PROBLEM TO WORK ON: Exclude the pictures from your copy, and reproduce each entry below verbatim.

[Stored data entries]

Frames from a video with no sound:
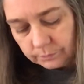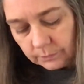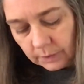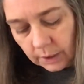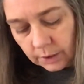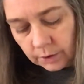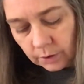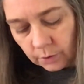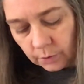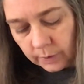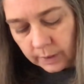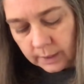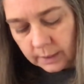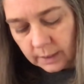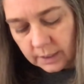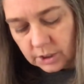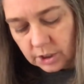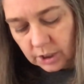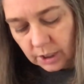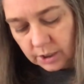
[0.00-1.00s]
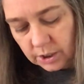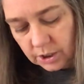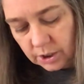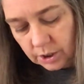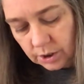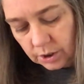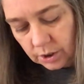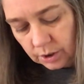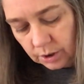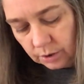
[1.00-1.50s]
And the green I changed
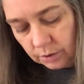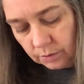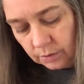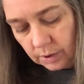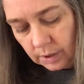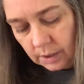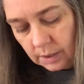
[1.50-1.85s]
it to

SOLUTION:
Frames from a video with no sound:
[0.00-1.00s]
[1.00-1.50s]
And the green I changed
[1.50-1.85s]
it to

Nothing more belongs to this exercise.